Un tribunal régional d’Afrique de l’Est a ouvert, ce jeudi, une procédure dans une affaire portée par la République démocratique du Congo (RDC) contre le Rwanda, l’accusant de violation de sa souveraineté en déployant des troupes pour soutenir des rebelles dans l’est du pays.
La RDC accuse les forces rwandaises d’être impliquées dans des agressions et des crimes de guerre, en particulier en lien avec le groupe rebelle M23, qui a étendu son contrôle dans la région. Selon des experts de l’ONU, entre 3 000 et 4 000 soldats rwandais seraient déployés aux côtés du M23, aggravant les tensions dans une zone déjà marquée par la violence armée. La plainte de la RDC vise à tenir le Rwanda responsable des violations des droits humains et à obtenir des réparations pour les victimes.
Cette procédure a été lancée un jour après que le président congolais Félix Tshisekedi a appelé à des sanctions contre le Rwanda lors de l’Assemblée générale des Nations Unies, dénonçant son soutien aux groupes armés dans l’est de la RDC. Le gouvernement congolais souhaite que le Rwanda soit tenu responsable des atrocités commises contre les civils.
L’avocat représentant la RDC, Elisha Ongoya, a exprimé sa satisfaction quant au début de cette affaire.
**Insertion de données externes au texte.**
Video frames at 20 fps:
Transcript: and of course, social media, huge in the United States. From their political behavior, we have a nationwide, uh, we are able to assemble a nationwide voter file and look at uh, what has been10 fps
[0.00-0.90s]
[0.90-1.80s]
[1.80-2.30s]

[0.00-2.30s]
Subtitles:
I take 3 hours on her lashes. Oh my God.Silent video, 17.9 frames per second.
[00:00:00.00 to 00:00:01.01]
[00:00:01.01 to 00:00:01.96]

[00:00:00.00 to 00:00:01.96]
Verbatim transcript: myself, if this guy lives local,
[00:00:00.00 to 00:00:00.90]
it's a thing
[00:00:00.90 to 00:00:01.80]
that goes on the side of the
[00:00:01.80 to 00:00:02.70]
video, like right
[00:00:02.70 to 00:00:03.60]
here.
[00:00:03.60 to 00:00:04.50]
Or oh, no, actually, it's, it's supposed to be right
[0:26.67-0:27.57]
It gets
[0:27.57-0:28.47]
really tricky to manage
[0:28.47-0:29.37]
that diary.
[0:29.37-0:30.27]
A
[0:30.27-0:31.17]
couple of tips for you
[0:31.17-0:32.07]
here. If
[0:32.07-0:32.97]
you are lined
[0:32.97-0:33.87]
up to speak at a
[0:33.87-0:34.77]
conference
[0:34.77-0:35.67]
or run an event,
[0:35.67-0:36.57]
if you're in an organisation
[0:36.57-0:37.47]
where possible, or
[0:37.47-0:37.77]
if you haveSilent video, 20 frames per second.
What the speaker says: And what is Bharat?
En revanche, le Rwanda conteste la juridiction de la cour, arguant qu’elle ne traite pas les affaires criminelles, et soulève des erreurs procédurales, notamment l’absence de traduction des documents en anglais, la langue officielle du tribunal.
Le juge président Yohanne Masara a indiqué que le tribunal examinera les arguments des deux parties et rendra un jugement sur les objections à une date ultérieure.